Tribuners adalah platform jurnalisme warga. Untuk berkontribusi, anda bisa mengirimkan karya dalam bentuk berita, opini, esai, maupun kolom ke email: redaksi@tribunnews.com.
Konten menjadi tanggungjawab penulis dan tidak mewakili pandangan redaksi tribunnews.com.
58,8 Persen TKI Tamatan SMP ke Bawah: Kalau pun Bisa Bekerja, Mereka akan Menjadi Pekerja Kasar
Sebanyak 58,8 persen Tenaga Kerja Indonesia adalah tamatan SMP ke bawah. Mayoritas pendidikan TKI tersebut menunjukkan kualitas para TKI masih rendah.
Editor: Dewi Agustina
NASIONALISME Tenaga Kerja merupakan manifestasi tanggung jawab konstitusional Pemerintah dalam melindungi hak setiap warga negara untuk mendapatkan pekerjaan.
Komitmen Pemerintah tidak berkurang sedikitpun untuk menjalankan hal itu.
Demikian sari diskusi Forum Group Discussion (FGD) bertema “Pendidikan Kritis dan Isu Nasionalisme Tenaga Kerja” yang diselenggarakan oleh Forum Diskusi Pedagogik (FDP) Ikatan Alumni Universitas Negeri Jakarta di Ruang 104, Gedung Pascasarjana UNJ.
Dalam diskusi Reboan Edisi Rabu, 24 Juli 2019, FDP IKA UNJ menghadirkan Kepala Pusat Penelitian dan Pengembangan Ketenagakerjaan Kementerian Tenaga Kerja R.I., Ir. Ismail Pakaya, M.E.
Beberapa alumni, sejumlah mahasiswa, dosen UNJ dan staf pengajar dari beberapa perguruan tinggi di Ibu Kota hadir dan aktif mengemukakan gagasan mereka.
Setelah Sekjend IKA UNJ Dr. Suherman Saji Sura, M.Pd., memberikan sambutan pembukaan, FGD kemudian dipandu oleh Ketua Forum Diskusi Pedagogik IKA UNJ, Abdullah Taruna.
Pemandu diskusi kemudian memaparkan kabar sosmed tentang banyaknya tenaga kerja asing (TKA) di Indonesia, khususnya dari China.
"Apakah hal itu merupakan dampak dari pemberlakuan Pasar Bebas-AFTA sejak 3,5 tahun terakhir? Ataukah hal itu hanya karena dilebih-lebihkan? Lalu bagaimana memberikan pendidikan kritis agar para Tenaga Kerja Indonesia (TKI) mampu memiliki kesadaran kritis akan tantangan kompetisi jasa tenaga kerja di dalam negeri dan semua negara yang tergabung dalam AFTA?" kata moderator saat memantik narasumber untuk mempresentasikan gagasan dan data-datanya.

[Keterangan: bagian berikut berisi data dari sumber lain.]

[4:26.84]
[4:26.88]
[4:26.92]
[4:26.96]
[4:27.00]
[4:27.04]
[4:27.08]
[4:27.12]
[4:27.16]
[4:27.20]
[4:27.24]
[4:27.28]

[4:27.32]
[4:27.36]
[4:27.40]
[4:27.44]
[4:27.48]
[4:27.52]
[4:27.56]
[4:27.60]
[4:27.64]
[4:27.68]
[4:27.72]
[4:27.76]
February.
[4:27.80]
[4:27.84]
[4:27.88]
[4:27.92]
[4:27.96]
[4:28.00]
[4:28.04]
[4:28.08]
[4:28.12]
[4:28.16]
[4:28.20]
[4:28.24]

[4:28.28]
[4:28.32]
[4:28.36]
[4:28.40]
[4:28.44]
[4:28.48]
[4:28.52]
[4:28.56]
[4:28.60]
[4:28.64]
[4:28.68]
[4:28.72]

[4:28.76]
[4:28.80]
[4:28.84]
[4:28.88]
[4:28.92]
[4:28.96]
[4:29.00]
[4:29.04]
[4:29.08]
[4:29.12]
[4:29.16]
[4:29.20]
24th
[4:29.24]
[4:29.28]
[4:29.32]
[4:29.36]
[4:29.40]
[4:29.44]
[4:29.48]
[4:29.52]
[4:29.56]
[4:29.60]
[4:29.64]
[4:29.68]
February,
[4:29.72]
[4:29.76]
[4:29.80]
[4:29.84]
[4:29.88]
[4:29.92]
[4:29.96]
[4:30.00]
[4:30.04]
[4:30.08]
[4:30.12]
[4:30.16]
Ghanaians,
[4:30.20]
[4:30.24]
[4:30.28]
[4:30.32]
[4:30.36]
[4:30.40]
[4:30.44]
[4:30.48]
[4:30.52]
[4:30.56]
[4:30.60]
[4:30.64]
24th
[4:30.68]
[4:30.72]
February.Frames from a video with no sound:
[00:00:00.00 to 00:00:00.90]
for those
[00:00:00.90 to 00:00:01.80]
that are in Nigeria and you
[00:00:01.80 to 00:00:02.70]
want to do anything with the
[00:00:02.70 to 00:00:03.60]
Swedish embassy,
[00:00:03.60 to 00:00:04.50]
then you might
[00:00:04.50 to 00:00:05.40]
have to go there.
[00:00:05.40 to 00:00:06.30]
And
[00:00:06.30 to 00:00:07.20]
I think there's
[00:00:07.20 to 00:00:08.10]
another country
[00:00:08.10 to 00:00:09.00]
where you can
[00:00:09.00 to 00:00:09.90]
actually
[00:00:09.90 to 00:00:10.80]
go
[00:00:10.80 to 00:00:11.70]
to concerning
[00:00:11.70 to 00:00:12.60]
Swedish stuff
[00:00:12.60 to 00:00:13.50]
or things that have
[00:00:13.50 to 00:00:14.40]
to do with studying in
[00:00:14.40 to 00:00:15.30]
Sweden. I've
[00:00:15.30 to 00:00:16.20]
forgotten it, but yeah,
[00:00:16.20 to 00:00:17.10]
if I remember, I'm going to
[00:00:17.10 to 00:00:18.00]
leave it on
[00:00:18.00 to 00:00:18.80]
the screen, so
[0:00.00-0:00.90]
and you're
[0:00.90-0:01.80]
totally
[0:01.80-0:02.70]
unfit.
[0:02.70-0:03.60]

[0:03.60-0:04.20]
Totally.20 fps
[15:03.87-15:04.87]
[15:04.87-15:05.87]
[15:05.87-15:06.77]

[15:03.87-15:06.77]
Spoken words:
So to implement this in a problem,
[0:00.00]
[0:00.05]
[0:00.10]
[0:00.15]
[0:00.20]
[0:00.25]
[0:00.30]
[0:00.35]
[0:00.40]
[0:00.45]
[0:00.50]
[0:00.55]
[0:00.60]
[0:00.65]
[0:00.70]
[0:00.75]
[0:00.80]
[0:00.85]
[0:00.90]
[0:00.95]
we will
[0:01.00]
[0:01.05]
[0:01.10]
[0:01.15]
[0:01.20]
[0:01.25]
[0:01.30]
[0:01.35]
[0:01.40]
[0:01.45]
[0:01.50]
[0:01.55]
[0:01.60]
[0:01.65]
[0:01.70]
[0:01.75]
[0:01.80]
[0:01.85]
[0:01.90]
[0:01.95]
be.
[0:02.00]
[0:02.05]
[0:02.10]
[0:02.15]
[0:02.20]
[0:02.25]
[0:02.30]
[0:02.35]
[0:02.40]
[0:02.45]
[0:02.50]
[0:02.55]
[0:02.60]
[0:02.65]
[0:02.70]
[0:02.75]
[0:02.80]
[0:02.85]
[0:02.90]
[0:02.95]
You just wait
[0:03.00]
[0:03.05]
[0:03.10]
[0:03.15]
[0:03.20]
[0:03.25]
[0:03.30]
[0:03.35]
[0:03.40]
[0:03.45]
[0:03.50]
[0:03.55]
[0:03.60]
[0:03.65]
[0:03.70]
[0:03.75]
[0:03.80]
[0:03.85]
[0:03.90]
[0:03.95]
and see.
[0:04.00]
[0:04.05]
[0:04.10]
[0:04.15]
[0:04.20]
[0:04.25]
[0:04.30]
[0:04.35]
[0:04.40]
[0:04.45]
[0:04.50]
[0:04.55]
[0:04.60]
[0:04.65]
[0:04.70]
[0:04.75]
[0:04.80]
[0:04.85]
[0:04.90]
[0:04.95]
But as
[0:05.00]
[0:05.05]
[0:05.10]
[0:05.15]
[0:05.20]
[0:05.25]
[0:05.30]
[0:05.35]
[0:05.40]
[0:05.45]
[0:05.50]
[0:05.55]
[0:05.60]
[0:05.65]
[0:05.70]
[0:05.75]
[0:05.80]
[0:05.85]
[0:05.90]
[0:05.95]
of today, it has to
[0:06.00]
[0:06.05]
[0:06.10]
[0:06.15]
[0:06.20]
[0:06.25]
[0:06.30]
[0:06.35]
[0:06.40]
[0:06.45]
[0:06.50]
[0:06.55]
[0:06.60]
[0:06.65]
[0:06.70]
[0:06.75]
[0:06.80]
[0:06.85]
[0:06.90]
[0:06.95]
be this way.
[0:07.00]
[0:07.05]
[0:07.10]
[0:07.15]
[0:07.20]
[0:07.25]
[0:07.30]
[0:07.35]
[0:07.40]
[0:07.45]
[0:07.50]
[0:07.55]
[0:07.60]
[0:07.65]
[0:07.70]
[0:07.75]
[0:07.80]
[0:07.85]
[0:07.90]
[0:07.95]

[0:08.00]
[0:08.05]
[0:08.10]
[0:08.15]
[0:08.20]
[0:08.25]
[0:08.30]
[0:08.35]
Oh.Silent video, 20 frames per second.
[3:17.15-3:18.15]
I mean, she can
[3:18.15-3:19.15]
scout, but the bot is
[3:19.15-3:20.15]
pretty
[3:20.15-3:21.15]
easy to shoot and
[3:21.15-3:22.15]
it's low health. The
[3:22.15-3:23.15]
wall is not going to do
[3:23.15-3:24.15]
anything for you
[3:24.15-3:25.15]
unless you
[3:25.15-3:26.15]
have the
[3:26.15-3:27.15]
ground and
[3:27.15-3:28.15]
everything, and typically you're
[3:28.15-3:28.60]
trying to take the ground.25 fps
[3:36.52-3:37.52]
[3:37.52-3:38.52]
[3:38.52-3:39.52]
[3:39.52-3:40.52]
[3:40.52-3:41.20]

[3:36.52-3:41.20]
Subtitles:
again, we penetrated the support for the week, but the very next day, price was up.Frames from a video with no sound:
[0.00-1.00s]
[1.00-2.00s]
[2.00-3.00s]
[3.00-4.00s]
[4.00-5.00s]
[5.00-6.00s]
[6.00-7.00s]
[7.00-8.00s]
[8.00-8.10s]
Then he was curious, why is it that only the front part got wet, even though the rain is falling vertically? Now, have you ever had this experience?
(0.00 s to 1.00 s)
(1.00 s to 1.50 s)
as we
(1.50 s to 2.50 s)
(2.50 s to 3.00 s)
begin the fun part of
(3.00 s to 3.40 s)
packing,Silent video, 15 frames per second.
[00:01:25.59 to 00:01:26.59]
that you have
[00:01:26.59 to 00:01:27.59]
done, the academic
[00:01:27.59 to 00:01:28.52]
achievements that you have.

"Isu nasionalisme tenaga kerja itu merupakan tanggung jawab Pemerintah untuk menyediakan bagi tiap-tiap warga negara pekerjaan dan penghidupan yang layak bagi kemanusiaan," kata Ismail Pakaya mengutip UUD 1945 Bab X, Pasal 27, ayat 2.
Jadi isu nasionalisme tenaga kerja, tambah Ismail, bukan langkah menaturalisasi Tenaga Kerja Asing seperti halnya naturalisasi pemain bola asing.
"Isu nasionalisme tenaga kerja itu lebih pada bagaimana Pemerintah menjalankan amanat Undang-Undang Dasar untuk memenuhi hak dari setiap rakyat Indonesia terhadap pekerjaan," kata Ismail Pakaya menegaskan.
Tanggung jawab Negara yang digotong oleh Pemerintah itu semakin lengkap dengan penegasan pada pasal Pasal 28 D, ayat 2; "Hak untuk bekerja dan mendapat imbalan serta perlakuan yang adil dan layak dalam hubungan kerja".
Agar setiap warga negara mendapatkan pekerjaan yang menjadi haknya, lanjut Ismail, Pemerintahan Presiden Jokowi menargetkan 10 juta perluasan kesempatan kerja sebagaimana tercantum dalam Rencana Pembangunan Jangka Menengah Nasional (RPJMN).
"Di tahun ke-3, ke-4, ke- 5 dengan yang sekarang, itu kita (target Pemerintah) sudah melebihi 10 juta. Artinya akumulasinya melebihi target," ungkap Ismail Pakaya.